Turkish footballer (died 1965)

Vahap Özaltay or Vehâb Özaltay (born, Beşir oğlu Vahap; in 1907, 1908 or 1909 – 10 June 1965) was a Turkish international footballer and track and field athlete.

He is notable for being the first Turkish player to ever play for a foreign club, when he signed for Racing Club de France in 1932, and for his three stints with Altay S.K. with whom, in 1937, he became the first professional footballer in Turkey. He chose his last name based on his love for Altay (lit. "Pure/Real Altay").

Özaltay was born in 1908 in Beirut. He was the son of a civil servant. When he was 10 years old, his family moved to Aydın.

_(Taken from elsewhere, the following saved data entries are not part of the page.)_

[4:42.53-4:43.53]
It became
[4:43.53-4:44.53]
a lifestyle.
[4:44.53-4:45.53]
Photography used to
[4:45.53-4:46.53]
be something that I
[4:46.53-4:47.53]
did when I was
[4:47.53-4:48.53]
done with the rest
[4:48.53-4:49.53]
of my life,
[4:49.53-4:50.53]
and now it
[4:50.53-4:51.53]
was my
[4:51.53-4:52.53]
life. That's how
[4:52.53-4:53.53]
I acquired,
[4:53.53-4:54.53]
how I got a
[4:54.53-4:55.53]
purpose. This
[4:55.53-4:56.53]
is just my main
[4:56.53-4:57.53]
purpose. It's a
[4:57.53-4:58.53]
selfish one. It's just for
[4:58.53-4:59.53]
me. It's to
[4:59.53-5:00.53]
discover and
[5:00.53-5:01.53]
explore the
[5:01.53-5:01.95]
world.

Shortly after the Greek Occupation of İzmir on 21 May 1919, his family moved to Kastamonu. He started his football career in Kastamonu.

==Career==
===Club career===
After the Greek presence ended on 8 September 1922, his family moved to İzmir. He was 14 years old when he started playing for Altay. He started playing in the main squad for Altay beginning in 1922. Altay was the leading Turkish football Club in İzmir. He won İzmir League with Altay on 5 occasions (1923–24, 1924–25, 1927–28, 1928–29, 1930–31).

Özaltay was transferred to the French club Racing Club de Paris in 1932, becoming the first Turkish player to do so. He played in France for 5 seasons for Racing Club. Due to his head-made goals, he was nicknamed "Le Tête de Turc" in France.

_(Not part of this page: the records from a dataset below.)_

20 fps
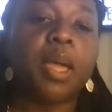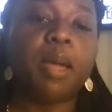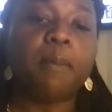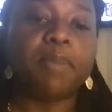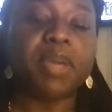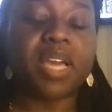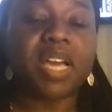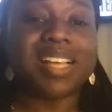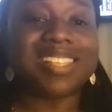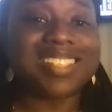
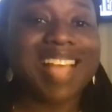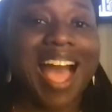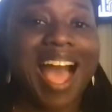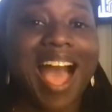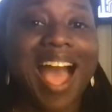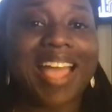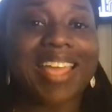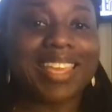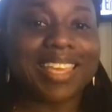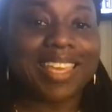Because
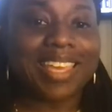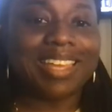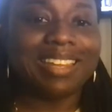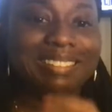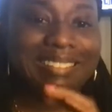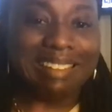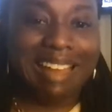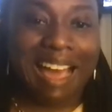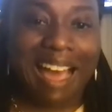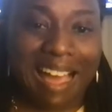I
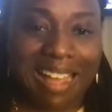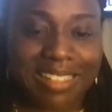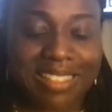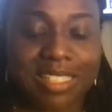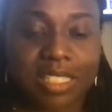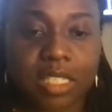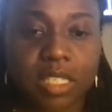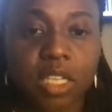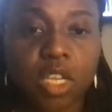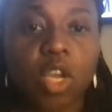cannot
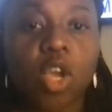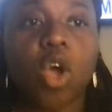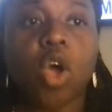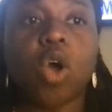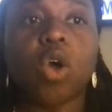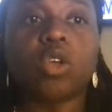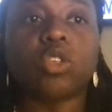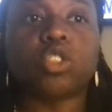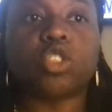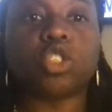
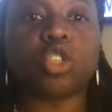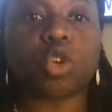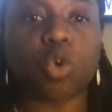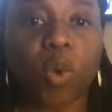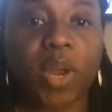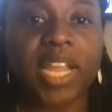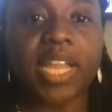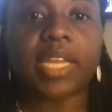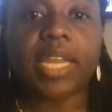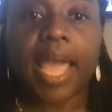
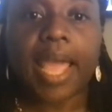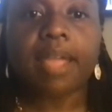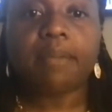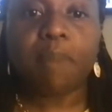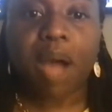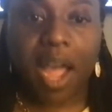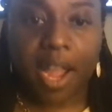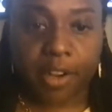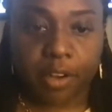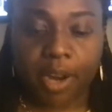screen a
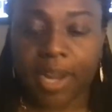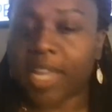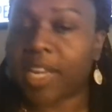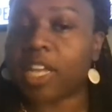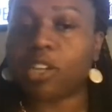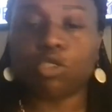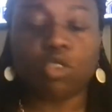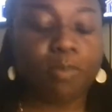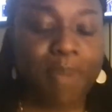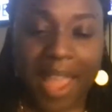minor. Can I
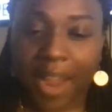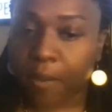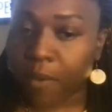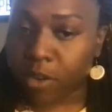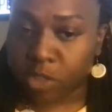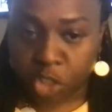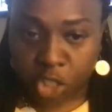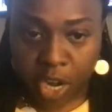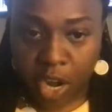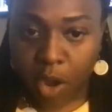do a
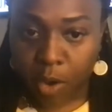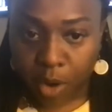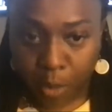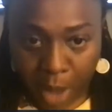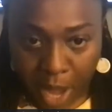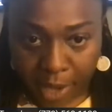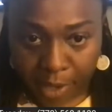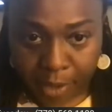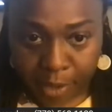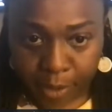background check on a
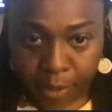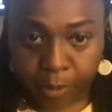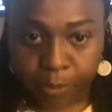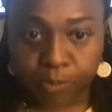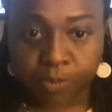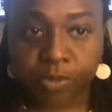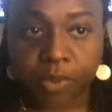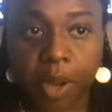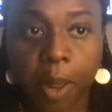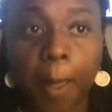minor?
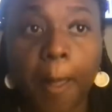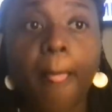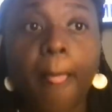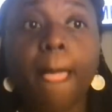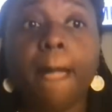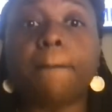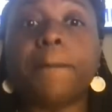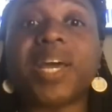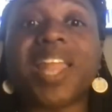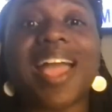
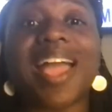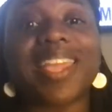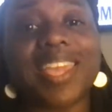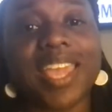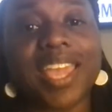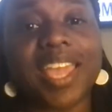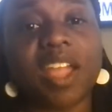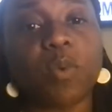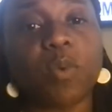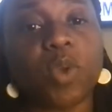But I
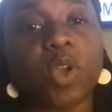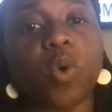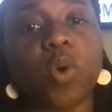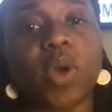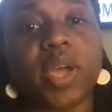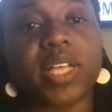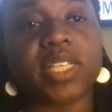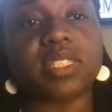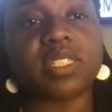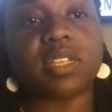can
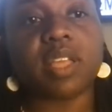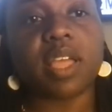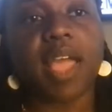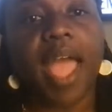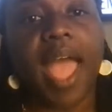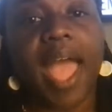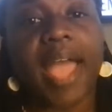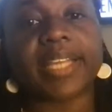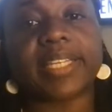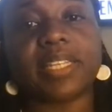request
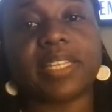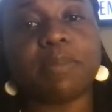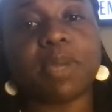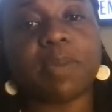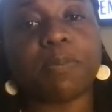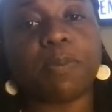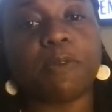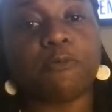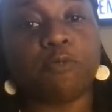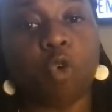
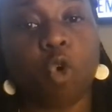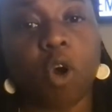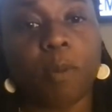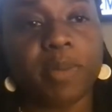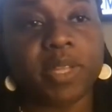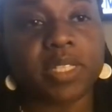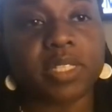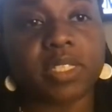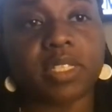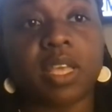academic
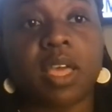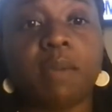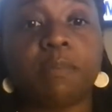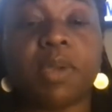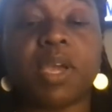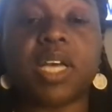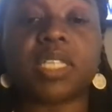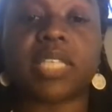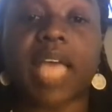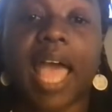performance,
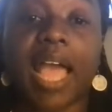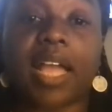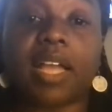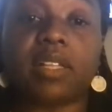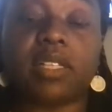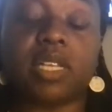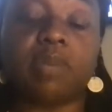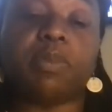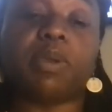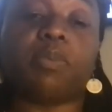because
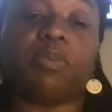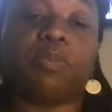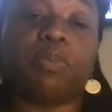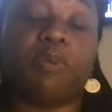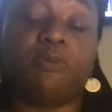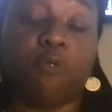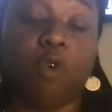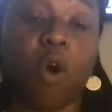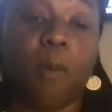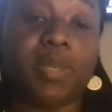academic
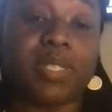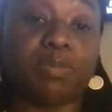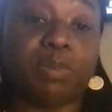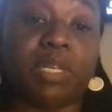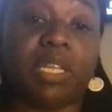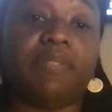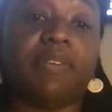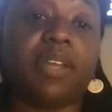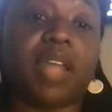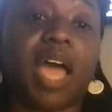performance,
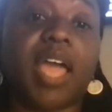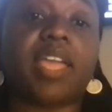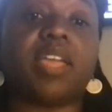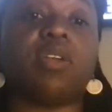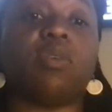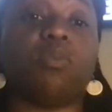believe it or not,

In 1937 he returned to Turkey and played for Altay again, this time as a professional footballer. He was the first Turkish player ever to be given a professional football player certificate by the Turkish State.

===International career===
Özaltay represented Turkey at senior level once, against Bulgaria in a friendly game, held at Taksim Stadium, Istanbul, on 4 November 1932, ended 3–2 for Bulgaria.

===Coaching career===
After his football career, he worked as a manager for Altay and for the national team of the military. He became famous as being the first manager to use the WM formation. With the national team he won the World Army Football tournament of 1954.

==Personal life==
Özaltay was married with 7 children. His younger brother, Saim, also played for Altay S.K. Although the rivalry between their clubs, Özaltay and Said Altınordu, Altınordu F.K. icon were best friends. Özaltay died due to a heart attack following his given speech at generalassembly of Altay S.K., on 10 June 1965.